───── MATERIAL SUPPLIED ─────
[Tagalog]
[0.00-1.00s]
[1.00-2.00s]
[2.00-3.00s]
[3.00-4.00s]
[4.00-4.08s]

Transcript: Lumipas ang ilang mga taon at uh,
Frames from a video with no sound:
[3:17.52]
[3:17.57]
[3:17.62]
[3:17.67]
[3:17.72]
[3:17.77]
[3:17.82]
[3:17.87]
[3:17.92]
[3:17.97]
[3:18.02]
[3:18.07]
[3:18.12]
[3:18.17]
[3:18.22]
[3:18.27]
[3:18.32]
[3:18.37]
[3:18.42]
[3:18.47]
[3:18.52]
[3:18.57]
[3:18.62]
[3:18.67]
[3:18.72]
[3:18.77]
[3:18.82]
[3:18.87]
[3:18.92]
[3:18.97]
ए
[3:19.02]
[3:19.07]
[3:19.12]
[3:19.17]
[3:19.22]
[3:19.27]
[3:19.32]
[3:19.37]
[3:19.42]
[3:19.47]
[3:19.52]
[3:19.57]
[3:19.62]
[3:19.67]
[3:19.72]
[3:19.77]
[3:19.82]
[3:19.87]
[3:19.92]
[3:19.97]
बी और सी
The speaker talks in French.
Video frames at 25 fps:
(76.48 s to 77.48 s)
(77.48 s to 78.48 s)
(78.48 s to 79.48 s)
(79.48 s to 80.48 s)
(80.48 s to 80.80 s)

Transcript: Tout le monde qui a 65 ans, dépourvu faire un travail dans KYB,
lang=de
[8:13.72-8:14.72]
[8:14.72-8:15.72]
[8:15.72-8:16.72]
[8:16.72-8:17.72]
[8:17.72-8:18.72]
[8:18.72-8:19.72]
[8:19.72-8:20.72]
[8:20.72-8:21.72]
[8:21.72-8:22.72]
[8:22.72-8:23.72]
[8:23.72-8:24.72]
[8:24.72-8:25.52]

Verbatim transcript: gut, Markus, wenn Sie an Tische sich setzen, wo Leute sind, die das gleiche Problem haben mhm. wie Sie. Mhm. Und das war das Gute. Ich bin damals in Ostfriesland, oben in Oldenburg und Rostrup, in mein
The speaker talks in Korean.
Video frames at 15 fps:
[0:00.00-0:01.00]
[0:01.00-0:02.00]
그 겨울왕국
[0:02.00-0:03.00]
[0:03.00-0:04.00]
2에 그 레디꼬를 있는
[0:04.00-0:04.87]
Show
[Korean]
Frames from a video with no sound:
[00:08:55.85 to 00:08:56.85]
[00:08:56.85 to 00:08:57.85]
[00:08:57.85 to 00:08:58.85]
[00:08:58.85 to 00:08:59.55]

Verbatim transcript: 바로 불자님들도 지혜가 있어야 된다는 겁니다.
─────
*TASK REQUIREMENTS:* Nothing but a number should be given: the count of lines in the records that contain the word "speaker".

*TASK SOLUTION:* 2